══ Input records ══

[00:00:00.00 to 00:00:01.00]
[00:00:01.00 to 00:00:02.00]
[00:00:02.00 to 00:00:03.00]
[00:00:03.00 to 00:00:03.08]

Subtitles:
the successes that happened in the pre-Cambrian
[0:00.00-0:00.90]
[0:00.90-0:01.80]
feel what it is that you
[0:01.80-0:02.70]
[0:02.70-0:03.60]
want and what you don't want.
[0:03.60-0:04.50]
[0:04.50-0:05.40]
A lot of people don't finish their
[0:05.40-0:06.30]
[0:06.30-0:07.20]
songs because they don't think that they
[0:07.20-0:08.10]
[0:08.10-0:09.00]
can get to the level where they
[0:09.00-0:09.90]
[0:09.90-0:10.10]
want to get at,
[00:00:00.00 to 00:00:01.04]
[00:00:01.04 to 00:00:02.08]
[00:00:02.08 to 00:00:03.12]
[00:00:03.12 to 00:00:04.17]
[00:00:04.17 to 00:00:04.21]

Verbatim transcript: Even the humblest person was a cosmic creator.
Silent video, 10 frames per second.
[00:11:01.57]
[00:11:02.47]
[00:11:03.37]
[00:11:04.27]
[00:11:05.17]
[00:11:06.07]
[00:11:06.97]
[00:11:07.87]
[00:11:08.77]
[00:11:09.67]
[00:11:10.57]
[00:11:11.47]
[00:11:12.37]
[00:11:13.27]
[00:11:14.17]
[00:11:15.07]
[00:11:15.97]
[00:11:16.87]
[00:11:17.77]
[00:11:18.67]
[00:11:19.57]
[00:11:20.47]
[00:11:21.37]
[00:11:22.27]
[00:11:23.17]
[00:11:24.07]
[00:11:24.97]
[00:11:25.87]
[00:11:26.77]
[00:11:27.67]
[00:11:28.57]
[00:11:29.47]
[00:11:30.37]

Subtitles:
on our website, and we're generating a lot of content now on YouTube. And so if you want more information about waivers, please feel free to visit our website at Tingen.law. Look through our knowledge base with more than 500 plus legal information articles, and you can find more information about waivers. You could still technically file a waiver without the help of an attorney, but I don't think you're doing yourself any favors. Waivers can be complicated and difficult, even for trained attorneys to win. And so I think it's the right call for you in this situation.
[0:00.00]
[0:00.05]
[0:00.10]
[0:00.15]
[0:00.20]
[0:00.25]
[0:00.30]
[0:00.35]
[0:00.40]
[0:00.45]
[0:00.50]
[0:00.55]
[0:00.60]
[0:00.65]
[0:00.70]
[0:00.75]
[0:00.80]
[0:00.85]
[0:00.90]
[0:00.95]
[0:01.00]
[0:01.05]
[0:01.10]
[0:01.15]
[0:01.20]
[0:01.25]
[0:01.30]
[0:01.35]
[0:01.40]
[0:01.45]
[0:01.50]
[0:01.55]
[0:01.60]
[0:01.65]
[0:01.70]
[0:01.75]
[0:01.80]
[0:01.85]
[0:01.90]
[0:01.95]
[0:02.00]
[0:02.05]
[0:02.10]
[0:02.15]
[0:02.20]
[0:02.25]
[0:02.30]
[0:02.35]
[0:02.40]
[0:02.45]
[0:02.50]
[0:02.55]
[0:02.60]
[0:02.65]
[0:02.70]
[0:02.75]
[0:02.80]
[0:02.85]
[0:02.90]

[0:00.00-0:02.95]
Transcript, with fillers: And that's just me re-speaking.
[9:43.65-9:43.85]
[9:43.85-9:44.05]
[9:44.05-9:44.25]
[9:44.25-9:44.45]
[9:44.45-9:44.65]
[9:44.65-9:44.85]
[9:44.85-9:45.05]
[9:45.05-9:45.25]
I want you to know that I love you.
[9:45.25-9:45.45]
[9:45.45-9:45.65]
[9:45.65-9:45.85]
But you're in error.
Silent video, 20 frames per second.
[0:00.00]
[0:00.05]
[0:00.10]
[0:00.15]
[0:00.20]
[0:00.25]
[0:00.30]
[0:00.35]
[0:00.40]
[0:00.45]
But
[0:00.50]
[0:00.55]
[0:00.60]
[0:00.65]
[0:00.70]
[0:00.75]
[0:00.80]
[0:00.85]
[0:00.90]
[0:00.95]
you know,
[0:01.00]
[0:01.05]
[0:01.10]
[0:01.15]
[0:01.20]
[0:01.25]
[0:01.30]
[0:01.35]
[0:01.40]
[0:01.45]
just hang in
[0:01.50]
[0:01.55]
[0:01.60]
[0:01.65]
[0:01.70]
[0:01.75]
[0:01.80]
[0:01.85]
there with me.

═══

Your task is to copy every line in the entries that holds the string "Silent".

Silent video, 10 frames per second.
Silent video, 20 frames per second.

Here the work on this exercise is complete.